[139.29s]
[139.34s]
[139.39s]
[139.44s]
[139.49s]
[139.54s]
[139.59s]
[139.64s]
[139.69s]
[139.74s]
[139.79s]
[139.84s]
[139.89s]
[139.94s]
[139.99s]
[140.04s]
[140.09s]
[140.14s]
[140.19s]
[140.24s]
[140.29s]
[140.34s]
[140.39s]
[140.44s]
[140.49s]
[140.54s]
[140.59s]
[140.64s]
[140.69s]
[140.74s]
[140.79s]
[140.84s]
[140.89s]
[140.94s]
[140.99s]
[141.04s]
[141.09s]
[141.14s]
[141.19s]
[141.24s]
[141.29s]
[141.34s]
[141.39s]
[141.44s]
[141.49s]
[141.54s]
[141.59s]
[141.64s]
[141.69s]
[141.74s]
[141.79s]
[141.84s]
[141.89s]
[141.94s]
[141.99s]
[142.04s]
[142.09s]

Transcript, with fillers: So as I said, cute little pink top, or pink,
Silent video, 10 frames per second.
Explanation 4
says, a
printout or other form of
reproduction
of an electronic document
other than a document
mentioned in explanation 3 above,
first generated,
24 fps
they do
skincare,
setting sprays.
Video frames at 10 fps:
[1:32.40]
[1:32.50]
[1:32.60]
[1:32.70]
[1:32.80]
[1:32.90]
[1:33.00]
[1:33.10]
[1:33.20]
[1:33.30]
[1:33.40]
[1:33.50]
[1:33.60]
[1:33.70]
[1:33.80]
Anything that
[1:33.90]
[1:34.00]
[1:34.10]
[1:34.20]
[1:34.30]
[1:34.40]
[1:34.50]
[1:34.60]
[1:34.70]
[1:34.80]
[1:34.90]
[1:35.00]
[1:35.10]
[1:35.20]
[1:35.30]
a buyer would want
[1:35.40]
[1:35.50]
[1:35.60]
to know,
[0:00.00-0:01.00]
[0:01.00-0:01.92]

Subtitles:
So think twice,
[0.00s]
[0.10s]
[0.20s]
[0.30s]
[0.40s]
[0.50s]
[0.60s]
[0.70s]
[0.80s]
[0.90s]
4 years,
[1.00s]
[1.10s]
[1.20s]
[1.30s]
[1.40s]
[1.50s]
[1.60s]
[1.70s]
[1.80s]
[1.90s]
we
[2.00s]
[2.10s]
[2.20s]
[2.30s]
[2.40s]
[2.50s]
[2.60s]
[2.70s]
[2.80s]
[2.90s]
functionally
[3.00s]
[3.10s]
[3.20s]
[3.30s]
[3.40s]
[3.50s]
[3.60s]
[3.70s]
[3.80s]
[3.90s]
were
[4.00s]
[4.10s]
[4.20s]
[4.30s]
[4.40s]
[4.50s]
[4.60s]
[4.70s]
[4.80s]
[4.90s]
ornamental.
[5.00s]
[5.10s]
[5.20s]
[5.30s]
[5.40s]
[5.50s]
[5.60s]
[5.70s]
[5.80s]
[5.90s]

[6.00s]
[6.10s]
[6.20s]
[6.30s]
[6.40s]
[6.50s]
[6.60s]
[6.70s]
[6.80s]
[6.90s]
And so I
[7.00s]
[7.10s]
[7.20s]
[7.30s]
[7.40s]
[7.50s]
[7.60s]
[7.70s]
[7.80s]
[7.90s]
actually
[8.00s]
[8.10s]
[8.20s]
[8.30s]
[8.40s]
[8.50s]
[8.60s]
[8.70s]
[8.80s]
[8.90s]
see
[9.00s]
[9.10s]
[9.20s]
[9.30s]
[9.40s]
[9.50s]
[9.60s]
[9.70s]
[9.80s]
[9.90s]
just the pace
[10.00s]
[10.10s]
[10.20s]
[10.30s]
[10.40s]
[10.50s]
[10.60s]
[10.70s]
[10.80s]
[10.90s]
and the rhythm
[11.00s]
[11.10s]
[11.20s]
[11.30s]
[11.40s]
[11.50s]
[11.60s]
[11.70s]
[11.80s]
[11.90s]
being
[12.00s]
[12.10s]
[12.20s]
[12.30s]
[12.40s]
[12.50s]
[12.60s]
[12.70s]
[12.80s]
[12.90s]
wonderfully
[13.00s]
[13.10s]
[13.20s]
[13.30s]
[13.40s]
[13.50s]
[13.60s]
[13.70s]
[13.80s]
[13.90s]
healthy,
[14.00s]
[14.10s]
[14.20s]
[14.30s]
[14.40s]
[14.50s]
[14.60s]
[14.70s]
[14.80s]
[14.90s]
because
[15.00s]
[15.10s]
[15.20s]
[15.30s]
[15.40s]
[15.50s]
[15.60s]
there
________________________________________
(PROMPT)
Nothing in the listing should change; repeat it in full.

(WRITTEN ANSWER)
[139.29s]
[139.34s]
[139.39s]
[139.44s]
[139.49s]
[139.54s]
[139.59s]
[139.64s]
[139.69s]
[139.74s]
[139.79s]
[139.84s]
[139.89s]
[139.94s]
[139.99s]
[140.04s]
[140.09s]
[140.14s]
[140.19s]
[140.24s]
[140.29s]
[140.34s]
[140.39s]
[140.44s]
[140.49s]
[140.54s]
[140.59s]
[140.64s]
[140.69s]
[140.74s]
[140.79s]
[140.84s]
[140.89s]
[140.94s]
[140.99s]
[141.04s]
[141.09s]
[141.14s]
[141.19s]
[141.24s]
[141.29s]
[141.34s]
[141.39s]
[141.44s]
[141.49s]
[141.54s]
[141.59s]
[141.64s]
[141.69s]
[141.74s]
[141.79s]
[141.84s]
[141.89s]
[141.94s]
[141.99s]
[142.04s]
[142.09s]

Transcript, with fillers: So as I said, cute little pink top, or pink,
Silent video, 10 frames per second.
Explanation 4
says, a
printout or other form of
reproduction
of an electronic document
other than a document
mentioned in explanation 3 above,
first generated,
24 fps
they do
skincare,
setting sprays.
Video frames at 10 fps:
[1:32.40]
[1:32.50]
[1:32.60]
[1:32.70]
[1:32.80]
[1:32.90]
[1:33.00]
[1:33.10]
[1:33.20]
[1:33.30]
[1:33.40]
[1:33.50]
[1:33.60]
[1:33.70]
[1:33.80]
Anything that
[1:33.90]
[1:34.00]
[1:34.10]
[1:34.20]
[1:34.30]
[1:34.40]
[1:34.50]
[1:34.60]
[1:34.70]
[1:34.80]
[1:34.90]
[1:35.00]
[1:35.10]
[1:35.20]
[1:35.30]
a buyer would want
[1:35.40]
[1:35.50]
[1:35.60]
to know,
[0:00.00-0:01.00]
[0:01.00-0:01.92]

Subtitles:
So think twice,
[0.00s]
[0.10s]
[0.20s]
[0.30s]
[0.40s]
[0.50s]
[0.60s]
[0.70s]
[0.80s]
[0.90s]
4 years,
[1.00s]
[1.10s]
[1.20s]
[1.30s]
[1.40s]
[1.50s]
[1.60s]
[1.70s]
[1.80s]
[1.90s]
we
[2.00s]
[2.10s]
[2.20s]
[2.30s]
[2.40s]
[2.50s]
[2.60s]
[2.70s]
[2.80s]
[2.90s]
functionally
[3.00s]
[3.10s]
[3.20s]
[3.30s]
[3.40s]
[3.50s]
[3.60s]
[3.70s]
[3.80s]
[3.90s]
were
[4.00s]
[4.10s]
[4.20s]
[4.30s]
[4.40s]
[4.50s]
[4.60s]
[4.70s]
[4.80s]
[4.90s]
ornamental.
[5.00s]
[5.10s]
[5.20s]
[5.30s]
[5.40s]
[5.50s]
[5.60s]
[5.70s]
[5.80s]
[5.90s]

[6.00s]
[6.10s]
[6.20s]
[6.30s]
[6.40s]
[6.50s]
[6.60s]
[6.70s]
[6.80s]
[6.90s]
And so I
[7.00s]
[7.10s]
[7.20s]
[7.30s]
[7.40s]
[7.50s]
[7.60s]
[7.70s]
[7.80s]
[7.90s]
actually
[8.00s]
[8.10s]
[8.20s]
[8.30s]
[8.40s]
[8.50s]
[8.60s]
[8.70s]
[8.80s]
[8.90s]
see
[9.00s]
[9.10s]
[9.20s]
[9.30s]
[9.40s]
[9.50s]
[9.60s]
[9.70s]
[9.80s]
[9.90s]
just the pace
[10.00s]
[10.10s]
[10.20s]
[10.30s]
[10.40s]
[10.50s]
[10.60s]
[10.70s]
[10.80s]
[10.90s]
and the rhythm
[11.00s]
[11.10s]
[11.20s]
[11.30s]
[11.40s]
[11.50s]
[11.60s]
[11.70s]
[11.80s]
[11.90s]
being
[12.00s]
[12.10s]
[12.20s]
[12.30s]
[12.40s]
[12.50s]
[12.60s]
[12.70s]
[12.80s]
[12.90s]
wonderfully
[13.00s]
[13.10s]
[13.20s]
[13.30s]
[13.40s]
[13.50s]
[13.60s]
[13.70s]
[13.80s]
[13.90s]
healthy,
[14.00s]
[14.10s]
[14.20s]
[14.30s]
[14.40s]
[14.50s]
[14.60s]
[14.70s]
[14.80s]
[14.90s]
because
[15.00s]
[15.10s]
[15.20s]
[15.30s]
[15.40s]
[15.50s]
[15.60s]
there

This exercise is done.